Professor Sir Chris WoodheadLabour’s spokesman on education, Tristram Hunt, believes that the demand for extra school places should be ‘a golden moment’ to open more ‘innovative’ schools.

There is no doubt that we need more school places, but why has Hunt and pretty well every other politician nailed their colours to the mast of ‘innovation’? Do they really believe that the wonders of modern technology are going to solve the endemic problems of state education?

Perhaps they do. Plenty of people in the world of education are making their reputations and their fortunes by promulgating precisely this idea. They argue that experiments with the timing of the school day, the rebranding of schools as academies, and initiatives based on the latest discoveries of neuroscience will have a fundamental and positive impact on the education our children receive.

The truth is that none of the above is a silver bullet. There is only one way to improve a failing or a mediocre school. The pursuit of innovative solutions is at best a distraction.
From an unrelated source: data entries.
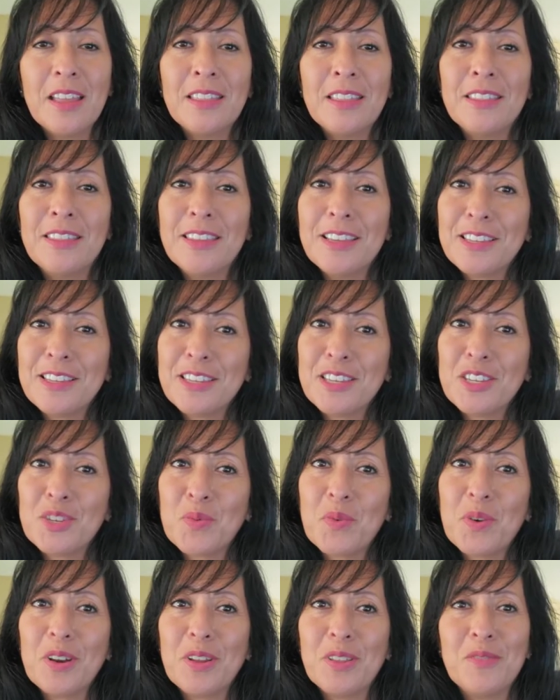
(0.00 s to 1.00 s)
This is
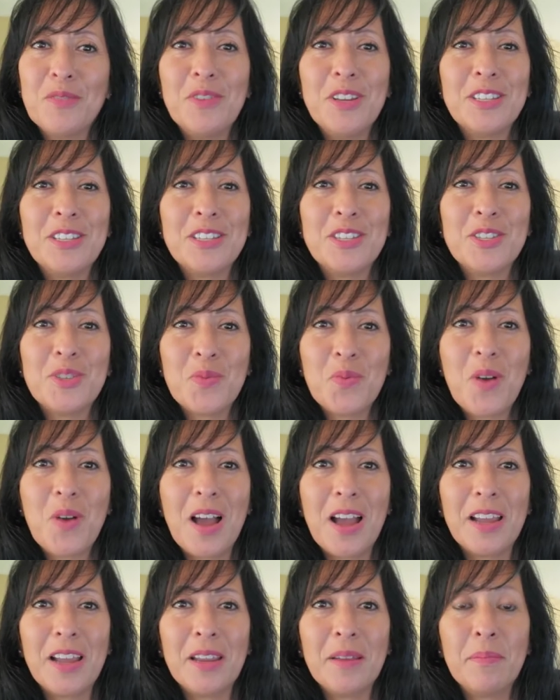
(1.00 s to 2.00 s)
one of the reasons
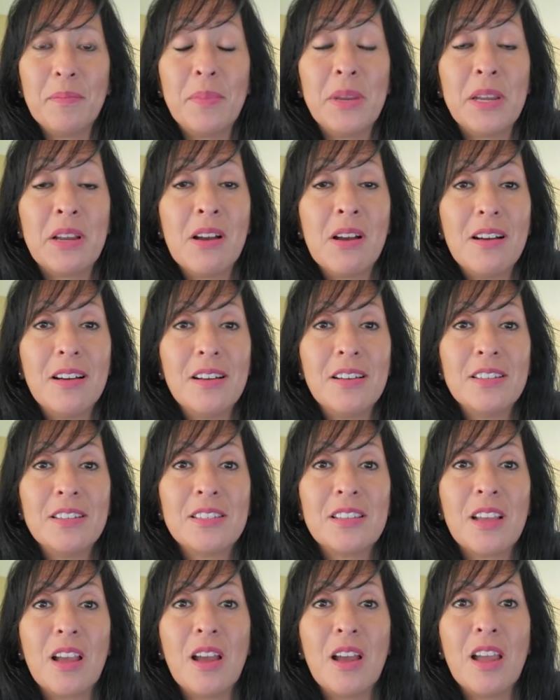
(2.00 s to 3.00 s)
why,
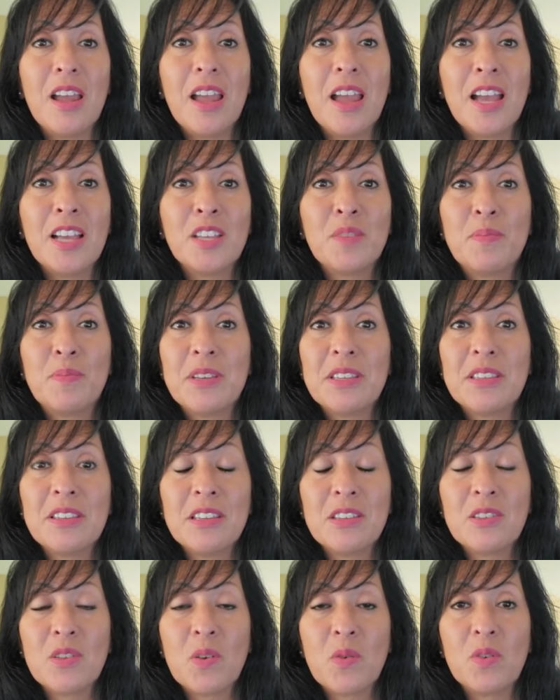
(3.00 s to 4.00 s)
because as
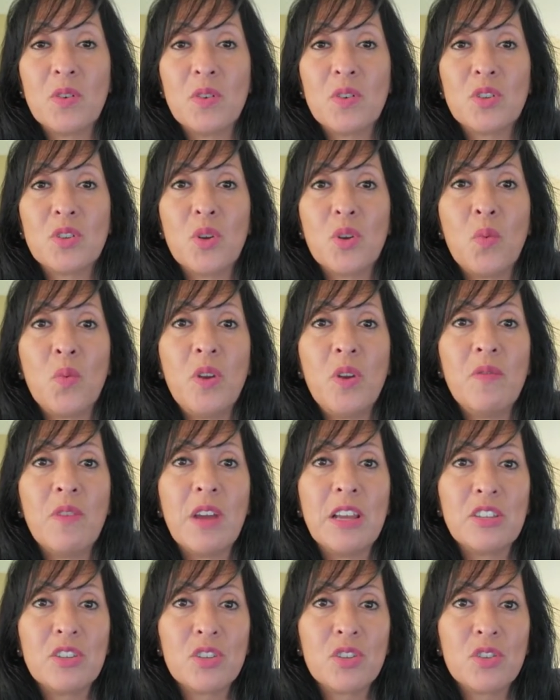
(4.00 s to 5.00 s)
business owners, we
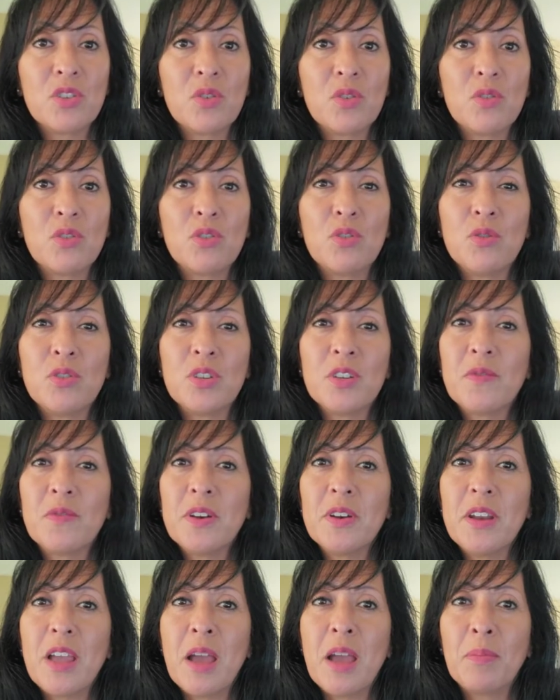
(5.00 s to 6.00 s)
register to
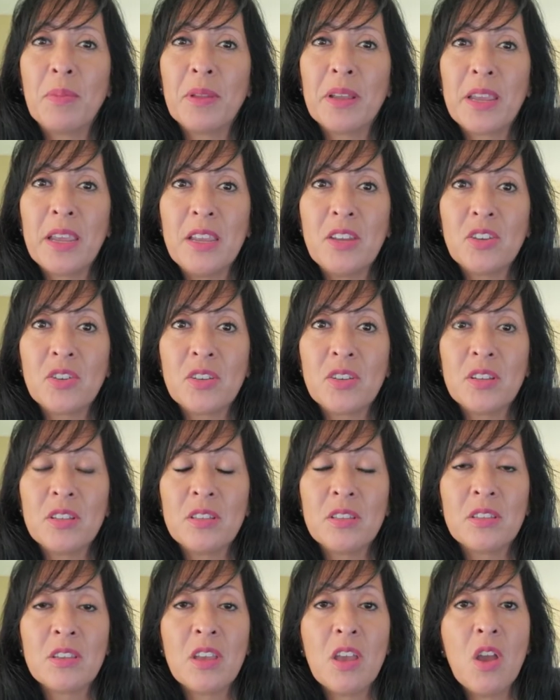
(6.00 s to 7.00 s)
different
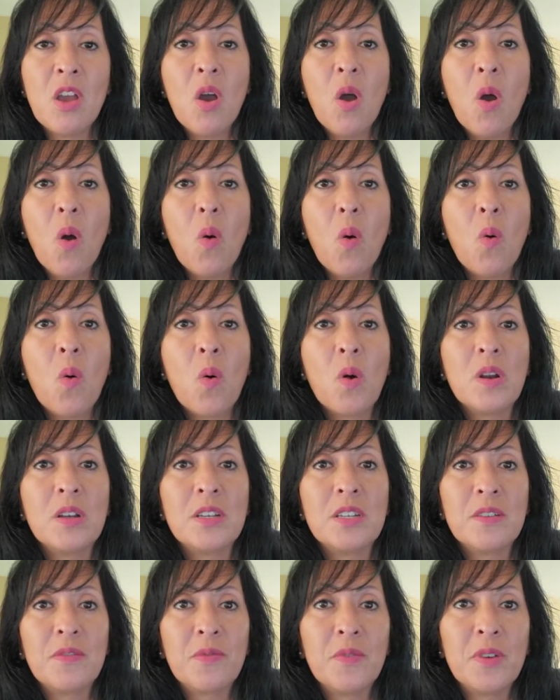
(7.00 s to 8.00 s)
applications or
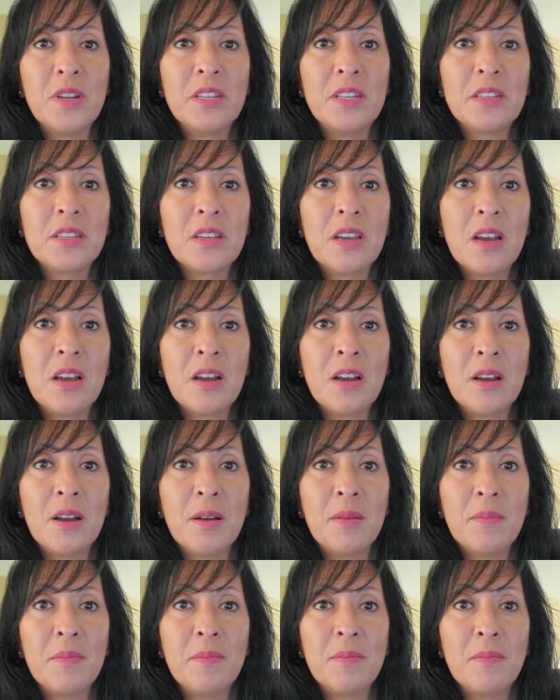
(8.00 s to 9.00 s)
different
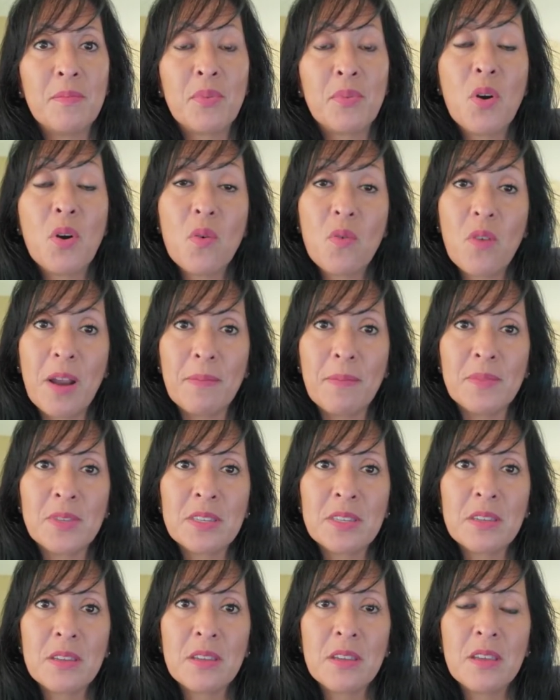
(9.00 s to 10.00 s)

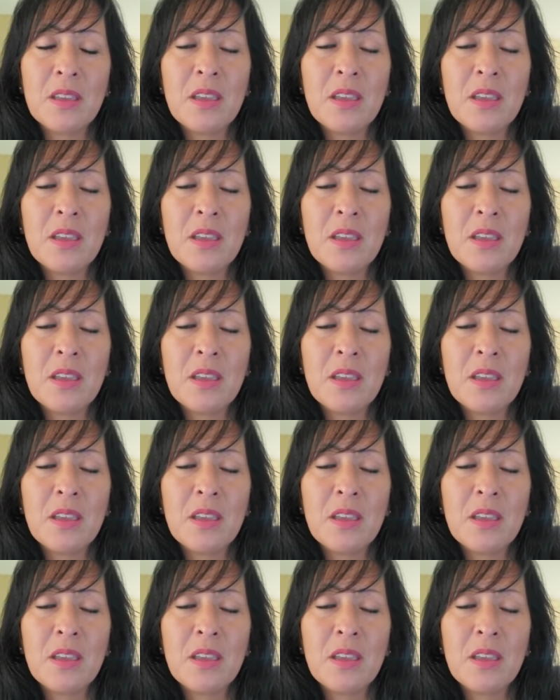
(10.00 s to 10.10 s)
programs.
At worst, as, for example, when schools spend hundreds of thousands of pounds on whiteboards, laptops, iPads, whatever is deemed to be the next must have piece of technology to clutter up the classroom, it wastes money that could be spent on something worthwhile.

If our children are to fulfil their potential, schools need stronger leadership and better teaching. This proposition is too obvious, too simple and, sadly, too difficult to implement to gain political traction.

But it is true. The evidence from inspections confirms what common sense suggests. If a school does not have a headteacher with a strong vision and with the personality to convince staff and parents alike to buy in to their ideas, then that school is not going to prosper. The good Head will praise and reward their best teachers whilst, conversely, removing the teachers who cannot or will not improve.

Children who are taught by teachers who have real knowledge of their subjects, who have high expectations of their pupils, and who are experts in the craft of the classroom will make real progress. Children who do not have the good fortune to be taught by such teachers will languish.

A new secretary of state for education wants to make his or her name. Hunt says he wants to be the first secretary of state who steps back and listens to teachers. To a greater or lesser extent, they all say this, and Hunt has, of course, his own ideas. He wants, for example, educationalists from Finland and Singapore to set up schools in Ilfracombe and Lowestoft. He wants experts from far flung lands to innovate their way to success.

Like his predecessors, he does not seem to realise that it is the hard grind of the day to day, operational delivery that is the only thing that can make the difference.


Professor Sir Chris Woodhead was formerly Her Majesty’s Chief Inspector of Schools from 1994 until 2000. He is author of Class Wars and A Desolation of Learning. His areas of expertise are education and leadership, accountability and the drive to raise standards; his research interest currently is the involvement of the private sector in raising educational standards. He retired at the end of 2013 from the chairmanship of Cognita, the international schools company he established in 2004.